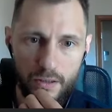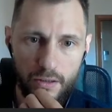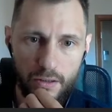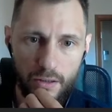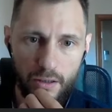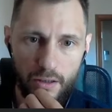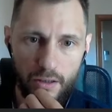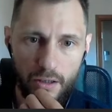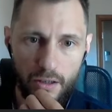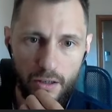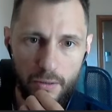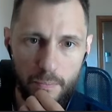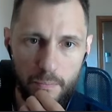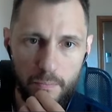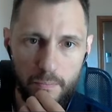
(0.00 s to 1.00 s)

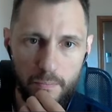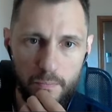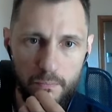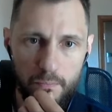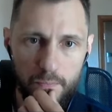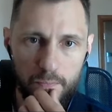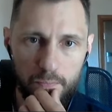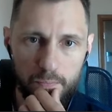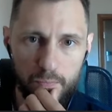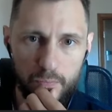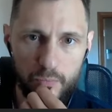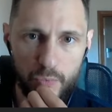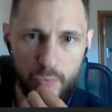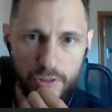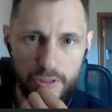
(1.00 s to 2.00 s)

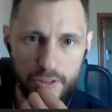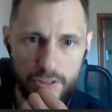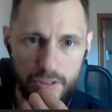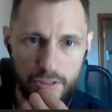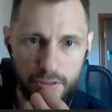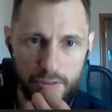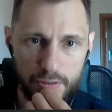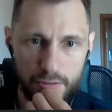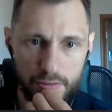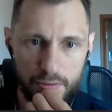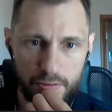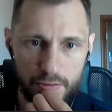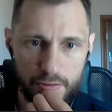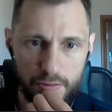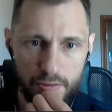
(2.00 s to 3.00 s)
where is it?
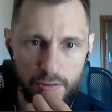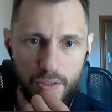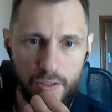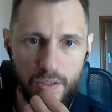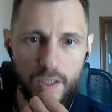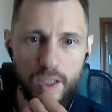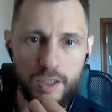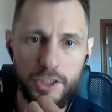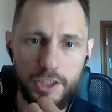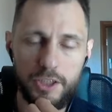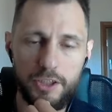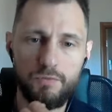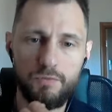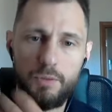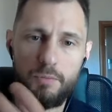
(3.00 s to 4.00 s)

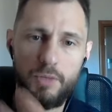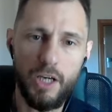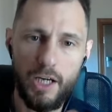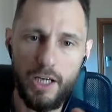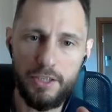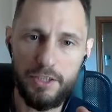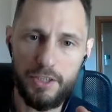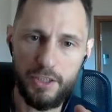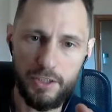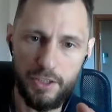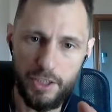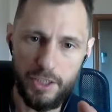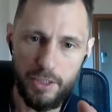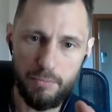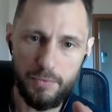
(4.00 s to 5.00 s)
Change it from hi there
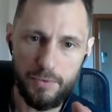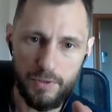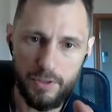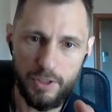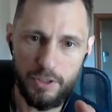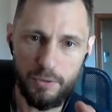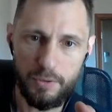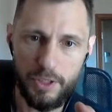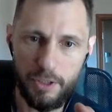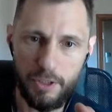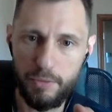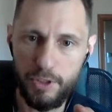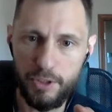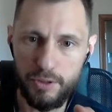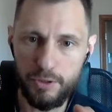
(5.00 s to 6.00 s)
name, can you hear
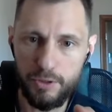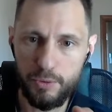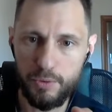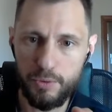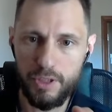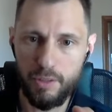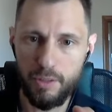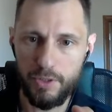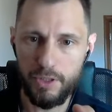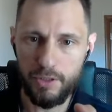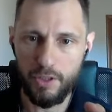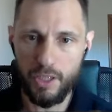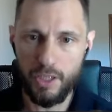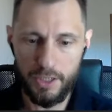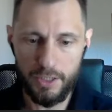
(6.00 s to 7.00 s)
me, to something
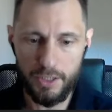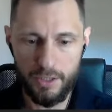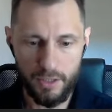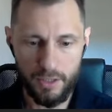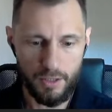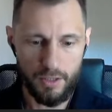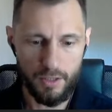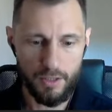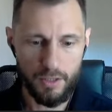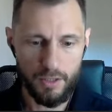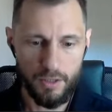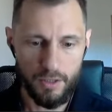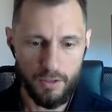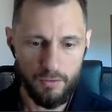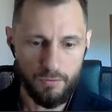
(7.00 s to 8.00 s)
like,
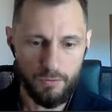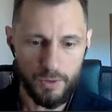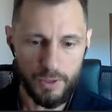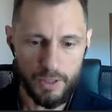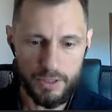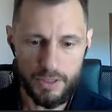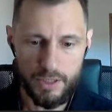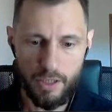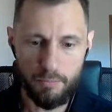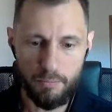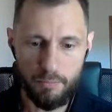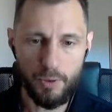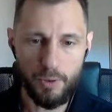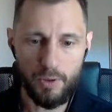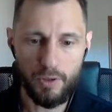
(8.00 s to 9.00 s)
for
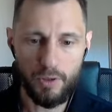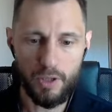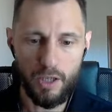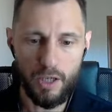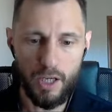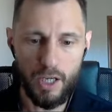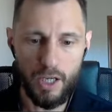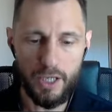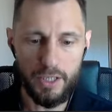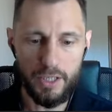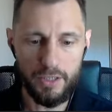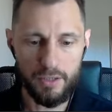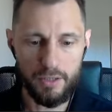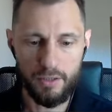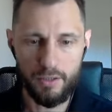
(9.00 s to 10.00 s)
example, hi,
==
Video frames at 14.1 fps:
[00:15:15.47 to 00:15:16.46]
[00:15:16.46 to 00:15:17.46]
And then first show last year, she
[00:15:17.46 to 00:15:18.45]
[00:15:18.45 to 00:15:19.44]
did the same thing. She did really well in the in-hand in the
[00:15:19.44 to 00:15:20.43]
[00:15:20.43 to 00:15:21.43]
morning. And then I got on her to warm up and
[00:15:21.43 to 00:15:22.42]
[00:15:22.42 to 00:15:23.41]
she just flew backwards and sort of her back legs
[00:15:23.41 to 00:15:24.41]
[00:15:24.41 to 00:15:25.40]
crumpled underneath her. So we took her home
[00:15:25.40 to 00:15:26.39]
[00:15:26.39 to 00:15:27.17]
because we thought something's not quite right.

● WHAT THE TASK ASKS: Using the entries above, repeat only the lines from the one containing "Video frames at" through the one containing "[00:15:19.44 to 00:15:20.43]", end lines included.

● SOLUTION TO THE EXERCISE:
Video frames at 14.1 fps:
[00:15:15.47 to 00:15:16.46]
[00:15:16.46 to 00:15:17.46]
And then first show last year, she
[00:15:17.46 to 00:15:18.45]
[00:15:18.45 to 00:15:19.44]
did the same thing. She did really well in the in-hand in the
[00:15:19.44 to 00:15:20.43]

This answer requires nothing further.